- Theatrical release poster
- Directed by: John Dexter
- Written by: Geoff Brown (novel) Gillian Freeman
- Produced by: Raymond Stross
- Starring: Anne Heywood Harry Andrews Jill Bennett
- Cinematography: Gerry Turpin
- Edited by: Peter Thornton
- Music by: Johnny Harris
- Release date: 1972;
- Running time: 91 minutes
- Country: United Kingdom

= I Want What I Want (film) =

1972 British film by John Dexter

I Want What I Want is a 1972 British drama film directed by John Dexter and starring Anne Heywood, Harry Andrews and Jill Bennett. It was written by Gillian Freeman based on the 1966 novel I Want What I Want by Geoff Brown.

The film was one of several collaborations between producer Raymond Stross and his wife actress Anne Heywood.

==Plot==
Roy is a quiet boy, confused about his gender and with an interest in women's clothes. After a row with his domineering father, who discovers Roy wearing one of his late mother's dresses, Roy leaves home to begin a life as a woman, calling himself Wendy. He subsequently undergoes a sex-change operation.

==Cast==
- Anne Heywood as Roy / Wendy
- Harry Andrews as Roy's father
- Jill Bennett as Margaret Stevenson
- Paul Rogers as Mr. Waites
- Michael Coles as Frank
- Sheila Reid as June
- Virginia Stride as Shirley
- Jill Melford as Lorna
- Philip Bond as Philip
- Rachel Gurney as Mrs. Parkhurst
- Robin Hawdon as Tony
- Anthony Sharp as Mr. Parkhurst

== Critical reception ==
The Monthly Film Bulletin wrote: "Tasteless and exploitative for all its earnest production notes ("The transexual, latent or developed, may be more prevalent in modern society than is generally realised"), I Want What I Want is likely to cause as much distaste as that other controversial film about an 'abnormal' minority, Roy Boulting's Twisted Nerve. This time the problem area is transexuals rather than mongols, but the treatment is no less crudely misleading. As Gillian Freeman's script piles enormity on enormity, from parental renunciation to traumatic frigidity to attempted rape to self-castration, the film's few attempts at 'seriousness' (typified by Paul Rogers' kindly doctor, who assures Wendy that she can have an operation although she will never actually look like a woman) seem perfunctory sops to its conscience. Anne Heywood struggles manfully (?) with her dual role as Roy and Wendy, and John Dexter's direction has some Sirk-like moments of high-gloss emotionalism that would be quite fetching in any other context. But the conclusions to which the audience is led by the film's relentless melodramatics are likely to increase rather than diminish its fear of a misunderstood minority."

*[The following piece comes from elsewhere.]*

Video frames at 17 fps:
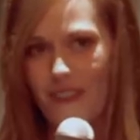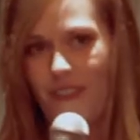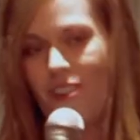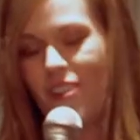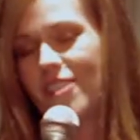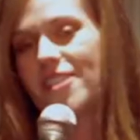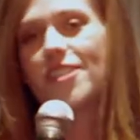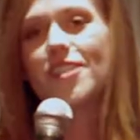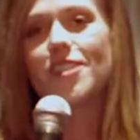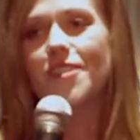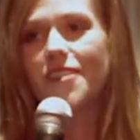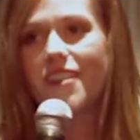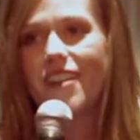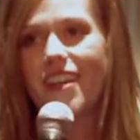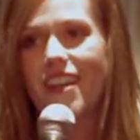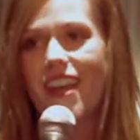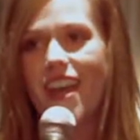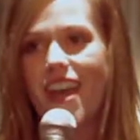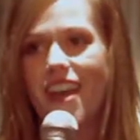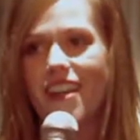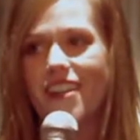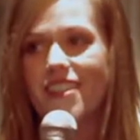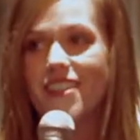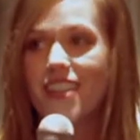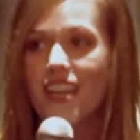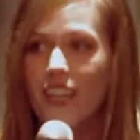forward to doing.
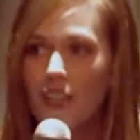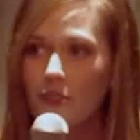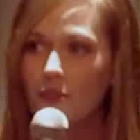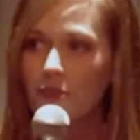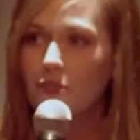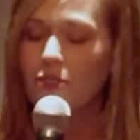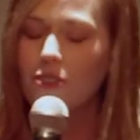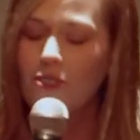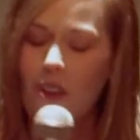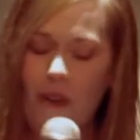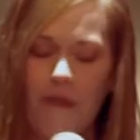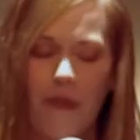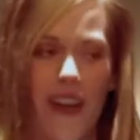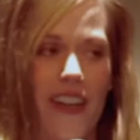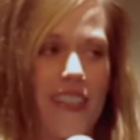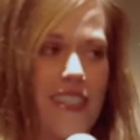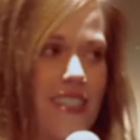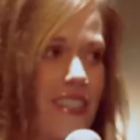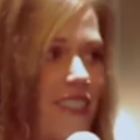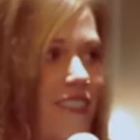And thank you so much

Variety wrote: "The character of the protagonist is rather shallowly studied with much reliance visually, on facial expressions to convey mental anguish or verbally. Despite an intense performance by Miss Heywood, the pic does not effectively create the suspension of disbelief that is necessary to view her as a man. From the first scene in which she appears, she looks like a woman dressed as a man. Despite attempts to act masculine (pushing her voice into a lower register, trying to effect a graceless gait) they all seem too obviously forced. And when dressed as a woman, even with sloppily applied make-up, she looks more like a woman who is poorly made-up than a man in drag. ... The film's slow pacing although appropriate for the reflective tone of the material, becomes somewhat lethargic. This combined with the drab dressing (despite brightly colored costumes) and a ponderous syrupy score, give the film an uncomfortably oppressive air."

Leslie Halliwell wrote "Although based on an actual trans-sexual experience, this film confuses more than that it informs, and provokes unintentional mirth when its glamourous star is playing a boy."

In The Radio Times Guide to Films Adrian Turner gave the film 1/5 stars, writing: "Heywood starts out as a Roy and ends up as a Wendy but nothing – not even some hideous make up, silly clothes and a deep voice – can disguise the fact that she's a woman from start to finish. Not a very helpful contribution to a little-understood subject."